Entramos na sede do Bloco de Esquerda e a sala já está preparada: há cadeiras dispostas numa plateia, viradas para uma mesa ao fundo da sala. Por trás, está um painel azul que promove o esquerda.net, o órgão de comunicação partidária do BE. Aos poucos, a sala enche.

Os transportes públicos são o meio mais utilizado pela coordenadora do BE para se mover em Lisboa.
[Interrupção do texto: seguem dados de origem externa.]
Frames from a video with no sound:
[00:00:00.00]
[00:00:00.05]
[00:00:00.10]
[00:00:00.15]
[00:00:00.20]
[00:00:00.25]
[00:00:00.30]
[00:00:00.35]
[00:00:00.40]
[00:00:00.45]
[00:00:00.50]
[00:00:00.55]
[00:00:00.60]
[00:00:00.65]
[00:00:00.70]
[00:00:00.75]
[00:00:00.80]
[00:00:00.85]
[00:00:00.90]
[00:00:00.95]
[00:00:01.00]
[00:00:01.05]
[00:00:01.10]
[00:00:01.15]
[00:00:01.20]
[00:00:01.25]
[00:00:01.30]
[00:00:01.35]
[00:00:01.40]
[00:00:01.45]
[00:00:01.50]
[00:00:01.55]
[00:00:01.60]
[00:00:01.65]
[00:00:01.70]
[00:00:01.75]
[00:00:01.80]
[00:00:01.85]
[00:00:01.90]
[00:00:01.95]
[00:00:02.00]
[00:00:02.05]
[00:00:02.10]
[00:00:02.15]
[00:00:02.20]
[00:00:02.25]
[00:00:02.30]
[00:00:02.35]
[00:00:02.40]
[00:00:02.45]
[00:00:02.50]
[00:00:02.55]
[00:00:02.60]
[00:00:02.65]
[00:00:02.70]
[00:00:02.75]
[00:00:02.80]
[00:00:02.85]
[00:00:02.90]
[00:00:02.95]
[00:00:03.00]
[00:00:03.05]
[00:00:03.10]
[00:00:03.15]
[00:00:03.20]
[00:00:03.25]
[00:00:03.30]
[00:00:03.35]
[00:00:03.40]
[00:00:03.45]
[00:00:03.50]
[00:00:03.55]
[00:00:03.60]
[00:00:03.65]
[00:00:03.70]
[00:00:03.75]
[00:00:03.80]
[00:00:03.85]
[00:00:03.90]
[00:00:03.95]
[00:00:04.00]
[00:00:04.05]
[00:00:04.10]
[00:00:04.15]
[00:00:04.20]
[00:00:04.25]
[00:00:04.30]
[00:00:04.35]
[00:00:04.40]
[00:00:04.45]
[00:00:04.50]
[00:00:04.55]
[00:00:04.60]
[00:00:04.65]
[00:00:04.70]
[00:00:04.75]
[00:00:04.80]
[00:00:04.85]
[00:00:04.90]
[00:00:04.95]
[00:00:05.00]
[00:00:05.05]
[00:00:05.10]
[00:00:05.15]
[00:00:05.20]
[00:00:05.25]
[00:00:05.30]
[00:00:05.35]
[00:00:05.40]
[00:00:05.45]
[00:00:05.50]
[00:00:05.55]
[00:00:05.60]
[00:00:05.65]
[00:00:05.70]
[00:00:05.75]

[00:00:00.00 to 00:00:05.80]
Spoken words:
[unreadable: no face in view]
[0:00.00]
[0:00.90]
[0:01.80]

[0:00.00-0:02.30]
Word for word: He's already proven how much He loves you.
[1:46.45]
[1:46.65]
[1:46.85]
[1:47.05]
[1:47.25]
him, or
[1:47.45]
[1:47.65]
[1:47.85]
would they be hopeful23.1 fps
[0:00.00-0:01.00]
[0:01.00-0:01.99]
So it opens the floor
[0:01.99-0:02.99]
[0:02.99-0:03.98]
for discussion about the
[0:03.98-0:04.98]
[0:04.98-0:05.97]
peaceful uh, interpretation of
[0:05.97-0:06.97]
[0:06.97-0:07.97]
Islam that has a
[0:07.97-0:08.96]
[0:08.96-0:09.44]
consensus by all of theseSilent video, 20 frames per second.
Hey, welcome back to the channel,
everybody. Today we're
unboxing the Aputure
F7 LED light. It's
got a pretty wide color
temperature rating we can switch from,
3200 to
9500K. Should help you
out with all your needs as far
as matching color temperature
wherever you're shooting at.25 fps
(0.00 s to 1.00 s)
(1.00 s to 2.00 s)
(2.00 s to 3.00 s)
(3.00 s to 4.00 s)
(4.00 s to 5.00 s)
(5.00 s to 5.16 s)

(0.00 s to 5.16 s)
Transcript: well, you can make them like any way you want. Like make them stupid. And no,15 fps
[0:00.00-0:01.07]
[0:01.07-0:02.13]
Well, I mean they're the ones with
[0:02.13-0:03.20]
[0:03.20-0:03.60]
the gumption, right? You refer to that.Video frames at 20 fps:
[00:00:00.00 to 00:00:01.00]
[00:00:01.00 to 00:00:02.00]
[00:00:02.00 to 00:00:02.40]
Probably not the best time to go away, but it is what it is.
© Carlos Pimentel / Global Imagens
Dali a instantes, Catarina Martins entrará na sala acompanhada por Manon Aubry (eurodeputada francesa eleita pela França Insubmissa), Nathalie Oliveira (deputada luso-francesa eleita pelo PS no círculo da emigração), e por José Gusmão, um dos eurodeputados bloquistas [a outra deputada do BE no Parlamento Europeu é Marisa Matias]. O foco da sessão é a esquerda e o papel que pode ter no futuro próximo perante ameaças como o populismo ou a extrema-direita.
A sessão começa. Depois dos depoimentos, há uma ronda de perguntas. Termina com aplausos. Pergunto, depois, como foi o dia: "Cansativo, mas terminou com um debate interessantíssimo. A Manon [Aubry] vai ser um grande rosto da esquerda europeia no futuro, tenho a certeza."